How much power does the director of CFPB really have? The Washington Post explains, “The Director of the CFPB possesses enormous power over American business, American consumers, and the overall U.S. economy. The Director unilaterally enforces 19 federal consumer protection statutes, covering everything from home finance to student loans to credit cards to banking practices. The Director alone decides what rules to issue; how to enforce, when to enforce, and against whom to enforce the law; and what sanctions and penalties to impose on violators of the law.”
If it seems like the agency is more about exercising power than protecting consumers, this became even clearer when Cordray stepped down to run for governor of Ohio. He appointed Leandra English without checking with anyone, including the president. And he did it largely to boost his street cred with the #Resistance.
The problem was that the CFPB had a provision that seemingly took precedence over federal law by allowing the current director to appoint a replacement until the Senate chooses a new director. Cordray thus selected his own successor. And when President Trump appointed Mick Mulvaney to replace Cordray, English filed a lawsuit against the president and Mulvaney — a lawsuit that was correctly thrown out by a federal court.
Even the Ninth Circuit Court of Appeals — historically hostile to Republicans and the Constitution — sided with the president.
In Trump’s favor were a congressional act and the Constitution. The Federal Vacancies Reform Act of 1998 is very clear in stating that the president “can designate any Senate-confirmed official (which would include Mulvaney) to perform the duties of a vacant federal office in an acting capacity for a statutorily limited period of time.” And Article II of the Constitution clearly gives the president authority to make executive department appointments.
This was a significant victory for Liberty and the separation of powers.

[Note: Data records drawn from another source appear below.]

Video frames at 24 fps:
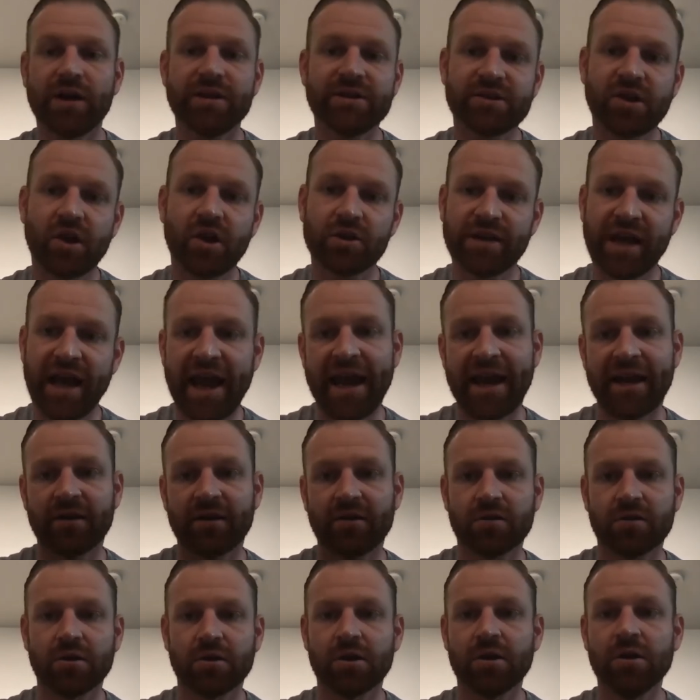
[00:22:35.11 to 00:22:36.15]
It's called a
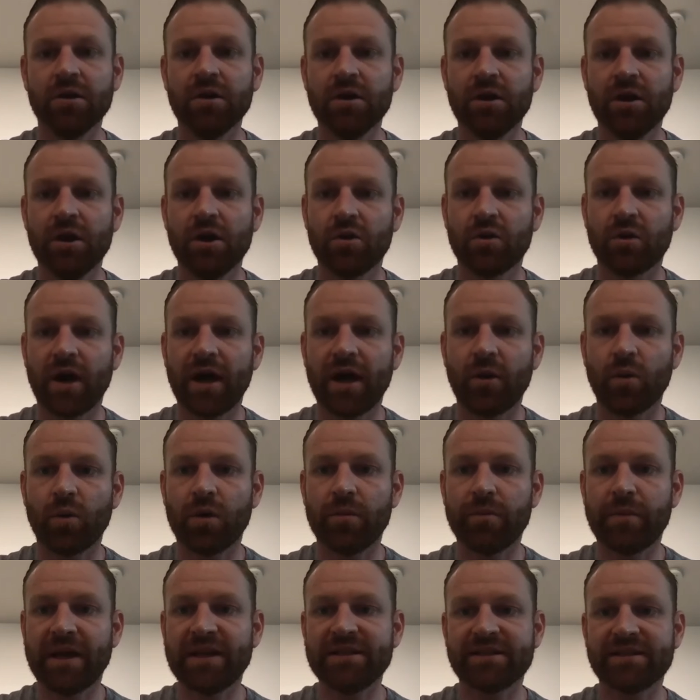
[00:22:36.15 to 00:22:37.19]
handler, right? Where
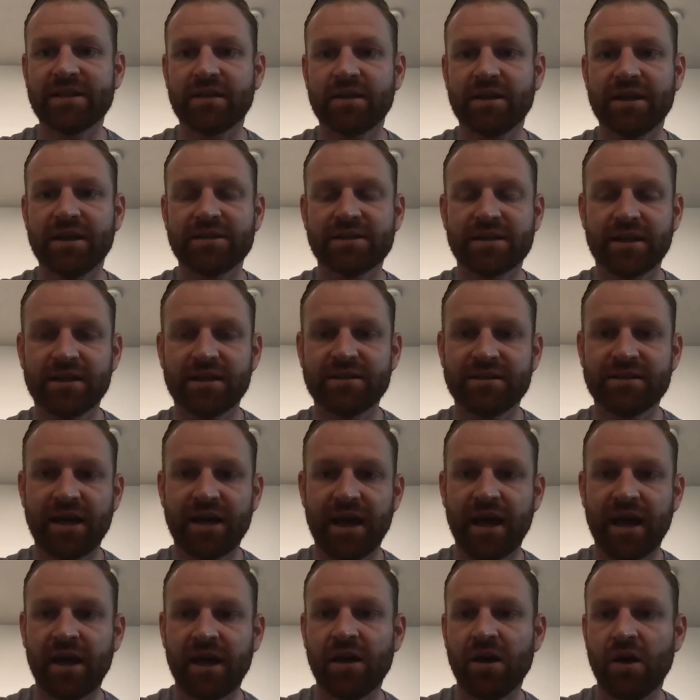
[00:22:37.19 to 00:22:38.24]
basically it's going to
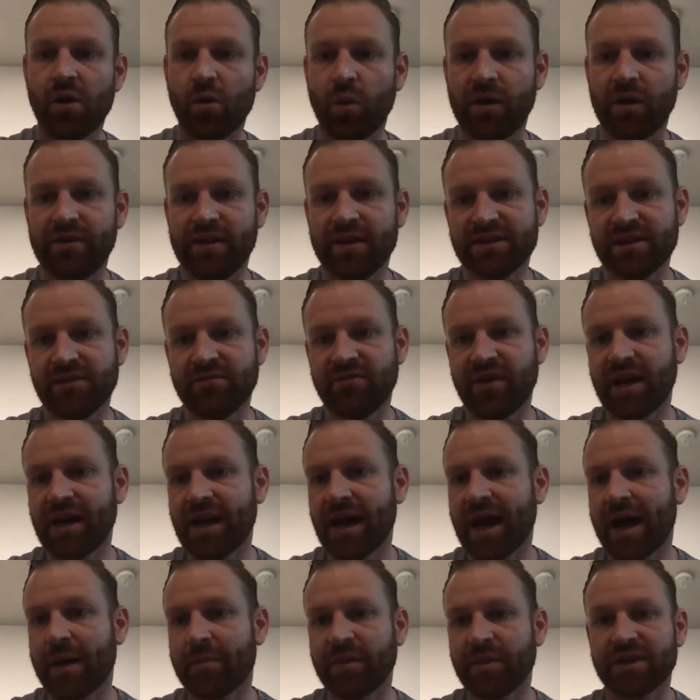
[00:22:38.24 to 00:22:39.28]
say, when this event
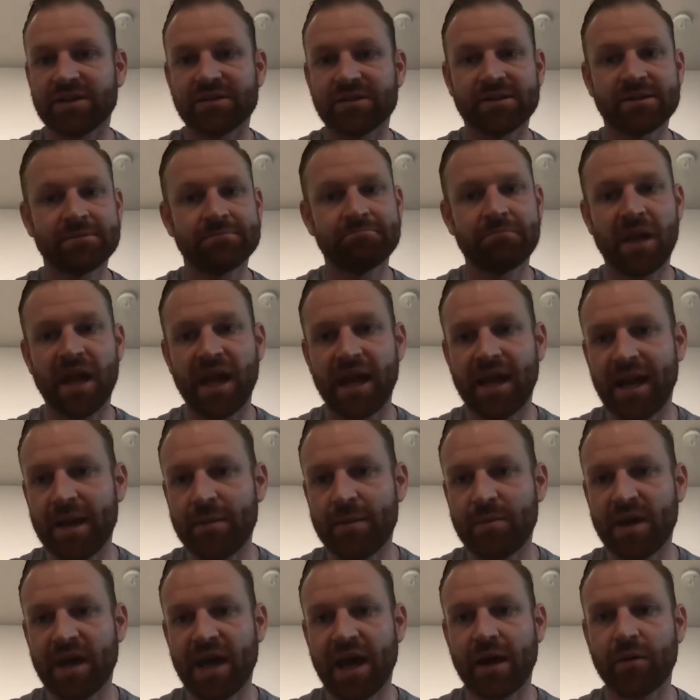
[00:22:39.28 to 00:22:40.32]
happens, an
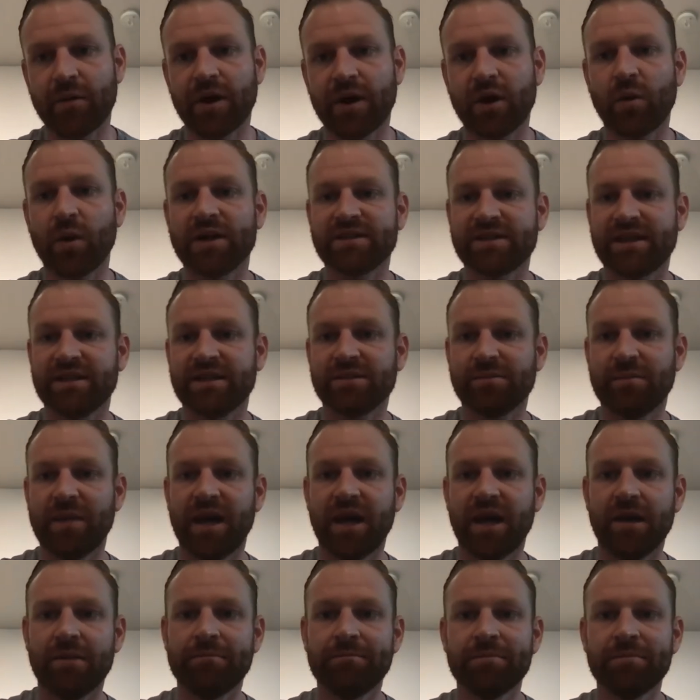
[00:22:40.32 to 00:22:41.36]
API request gets
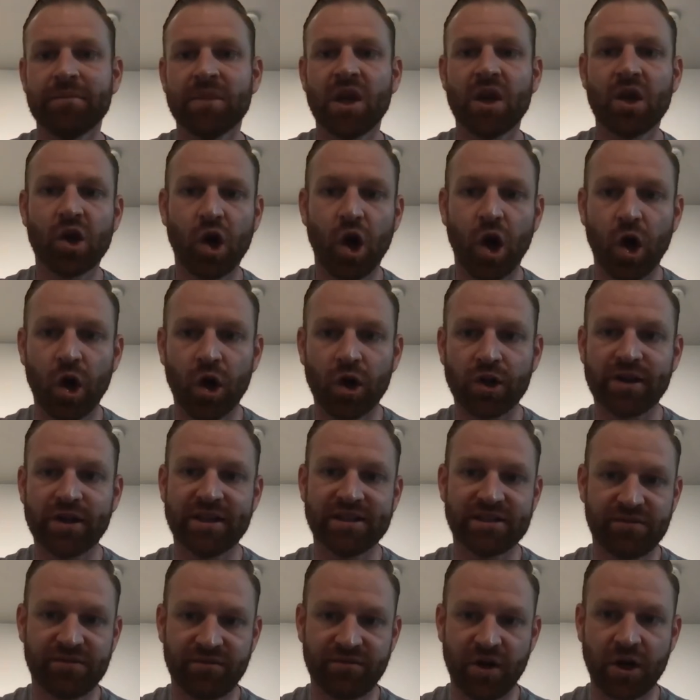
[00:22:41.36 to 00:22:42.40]
made, call
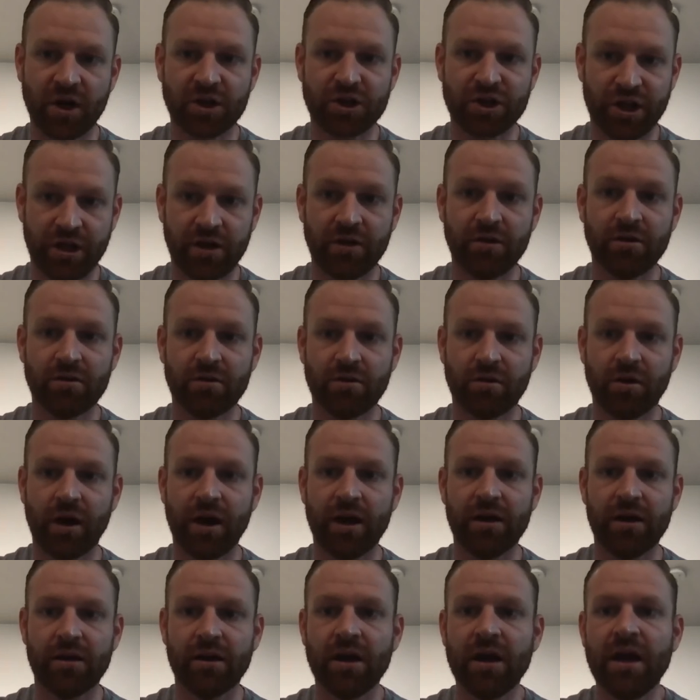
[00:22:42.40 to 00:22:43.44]
this function,
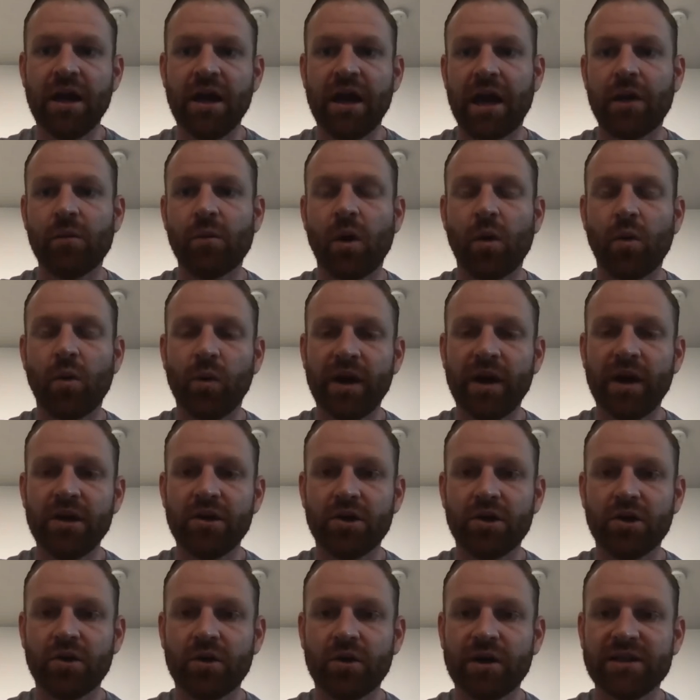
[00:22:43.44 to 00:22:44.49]
right? And what we
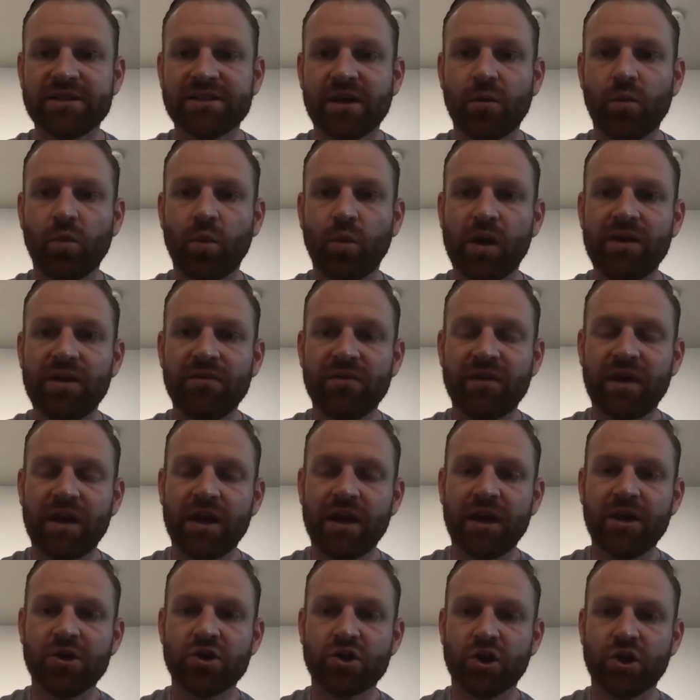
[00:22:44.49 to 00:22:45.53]
do is then we've
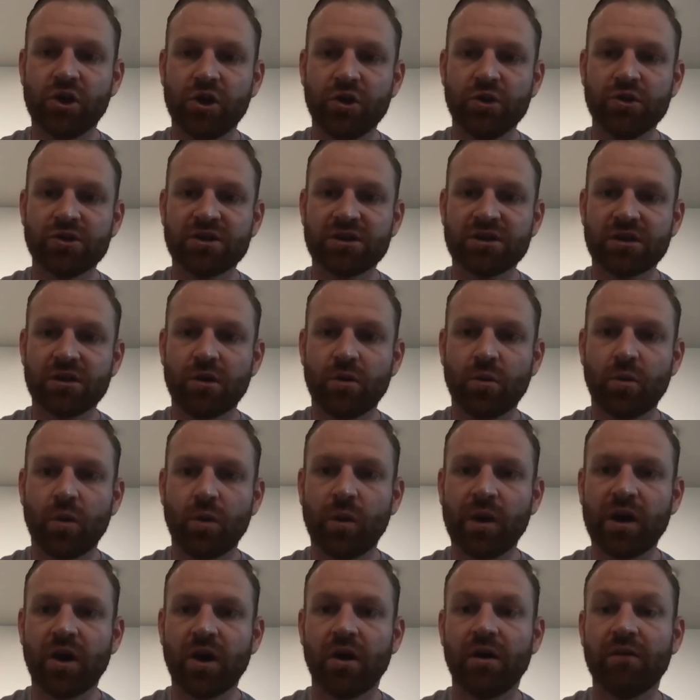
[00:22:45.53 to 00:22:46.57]
introduced what
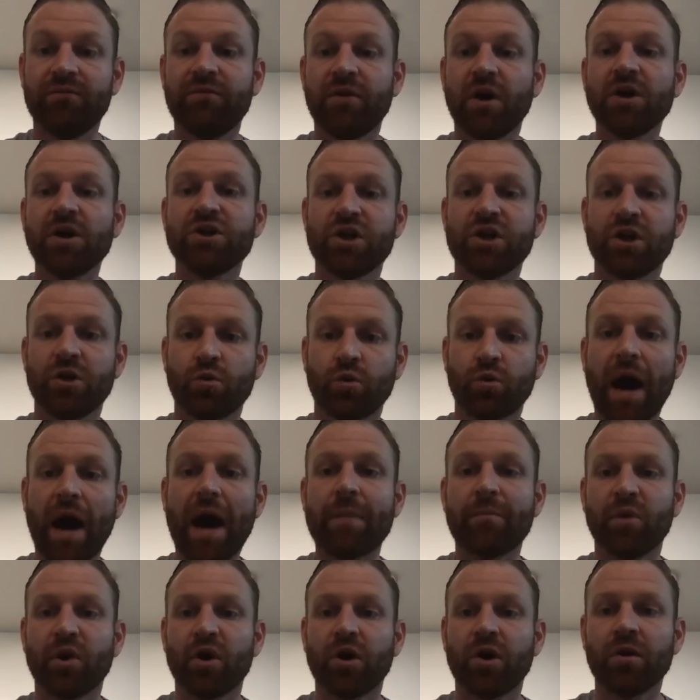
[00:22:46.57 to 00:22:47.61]
we call function
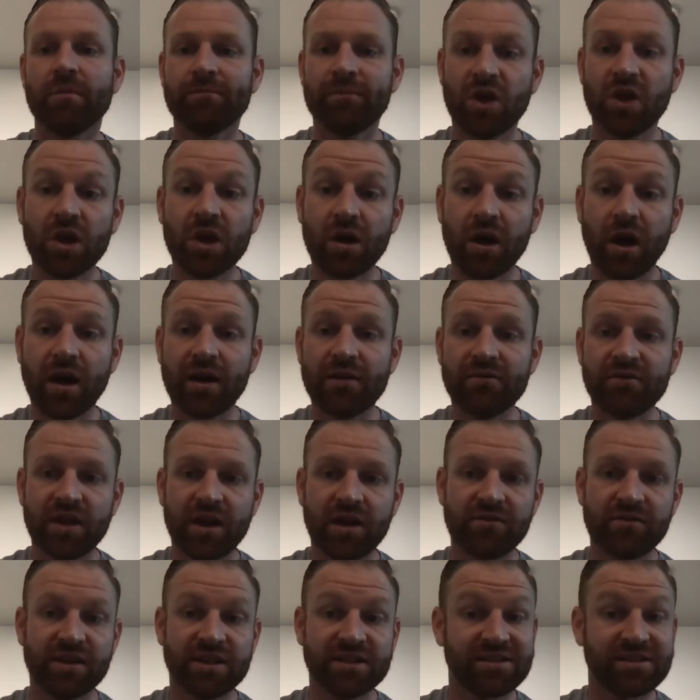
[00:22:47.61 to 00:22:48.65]
wrapper. You can kind of think
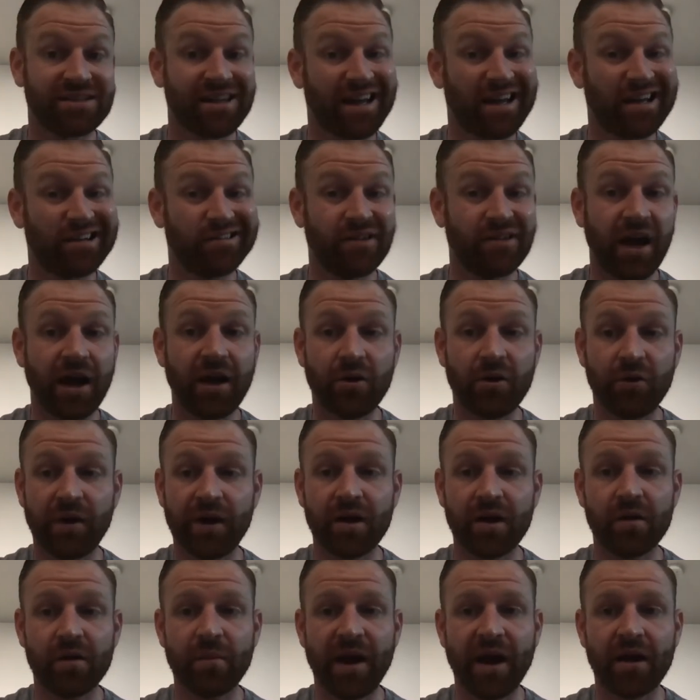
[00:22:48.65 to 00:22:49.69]
of this as like a
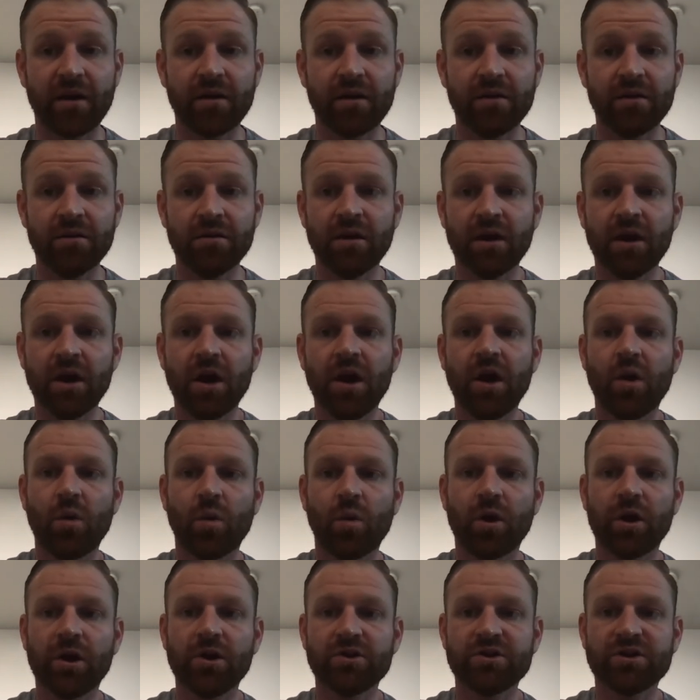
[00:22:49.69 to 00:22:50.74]
decorator pattern,
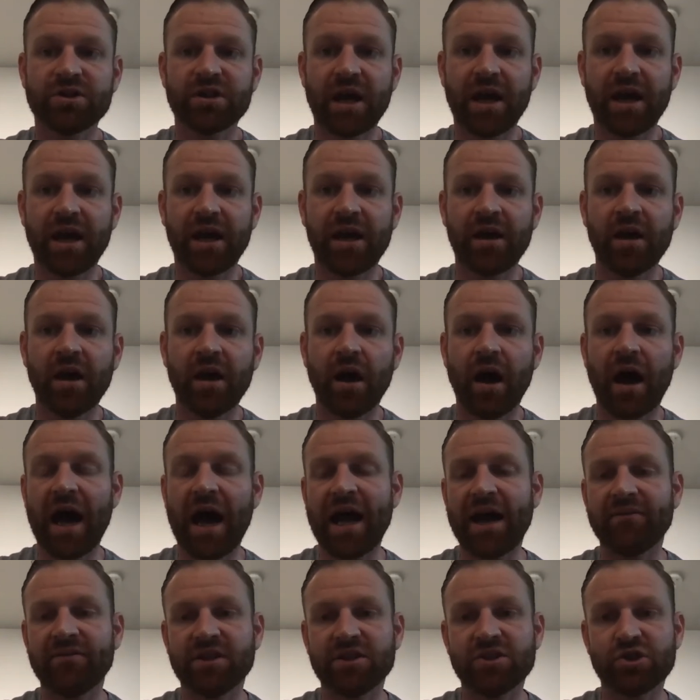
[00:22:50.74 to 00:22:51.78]
where you say, I
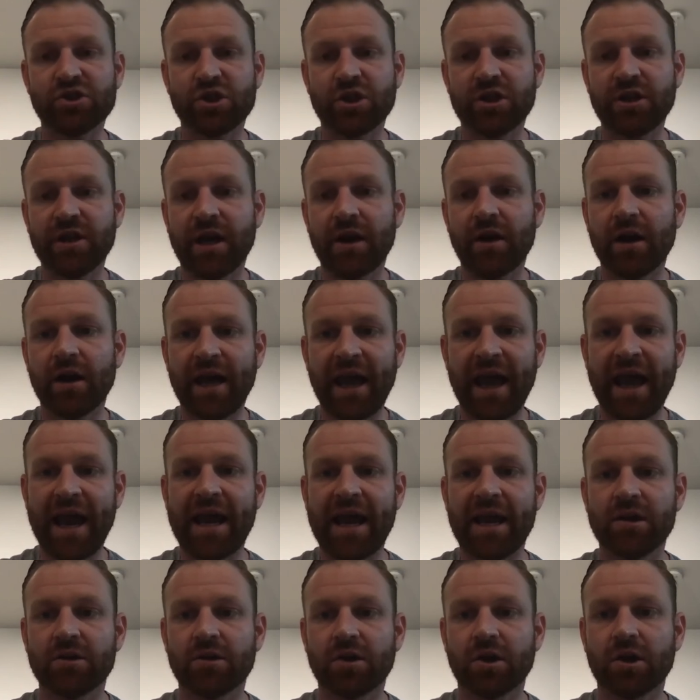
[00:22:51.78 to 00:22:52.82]
have this generic
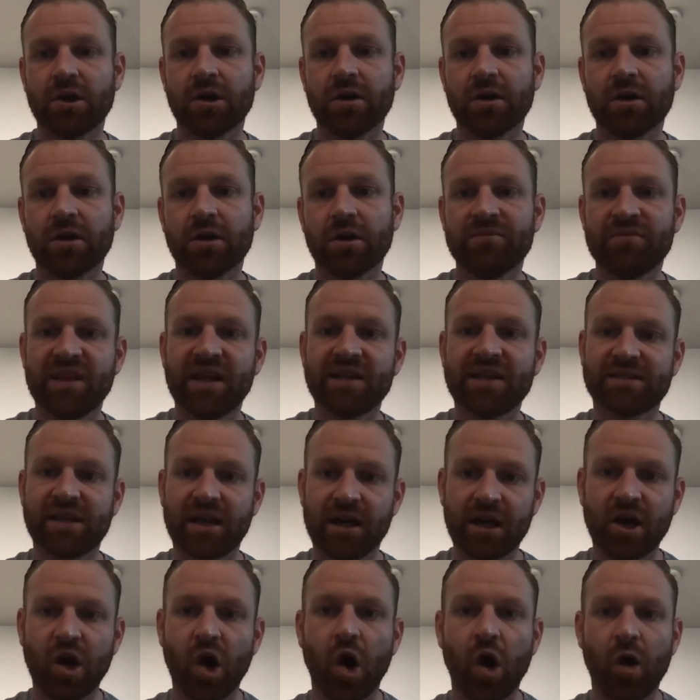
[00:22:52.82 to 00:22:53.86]
handler that's going
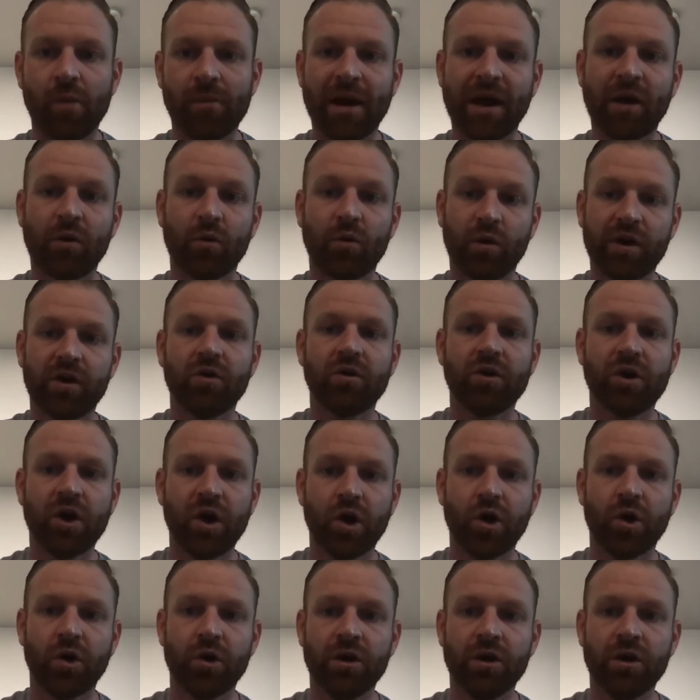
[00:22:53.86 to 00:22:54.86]
to call my real code.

Indeed, until the CFPB was created, there had never been a federal agency that was headed by a single person who possessed such broad powers.
As The Washington Post states, “The CFPB’s concentration of enormous executive power in a single, unaccountable, unchecked Director not only departs from settled historical practice, but also poses a far greater risk of arbitrary decisionmaking and abuse of power, and a far greater threat to individual liberty, than does a multi-member independent agency.” When The Washington Post is worried about government’s threat to individual liberty, you know we’ve got a problem.
Not surprisingly, the agency’s supporters are also donors for the Democrat Party. The Washington Examiner reported that 593 CFPB executives gave money to the likes of Hillary Clinton, Bernie Sanders and Elizabeth “Fauxcahontas” Warren. Only one gave to a Republican. Clearly, Obama set up this agency to do more than protect consumers.
And what does Trump’s pick to head the CFPB think of the organization he leads?
In a press conference, Mulvaney said, “It is an awful example of a bureaucracy that has gone wrong. It is almost entirely unaccountable to the people who are supposed to oversee it or pay for it. I still have the same fundamental principled misgivings about the way this bureau is structured. I think it is wrong to have a completely unaccountable federal bureaucracy. I think it’s completely wrong,” He added, “I’m just learning about the powers that I have as acting director. They would frighten most of you. They would probably worry you to think about how little oversight Congress has over me now as I’m the director, how little oversight the committees have over how CFPB functions.”
Too many of these agencies become self-serving, all-powerful entities of the Leviathan state, accountable to no one. Mulvaney’s comments about his new job should not be met with calls for reform, but should lead to the abolishment of the CFPB. Doing so would take us one step closer to draining the Swamp and protecting Americans from a further erosion of our Liberty.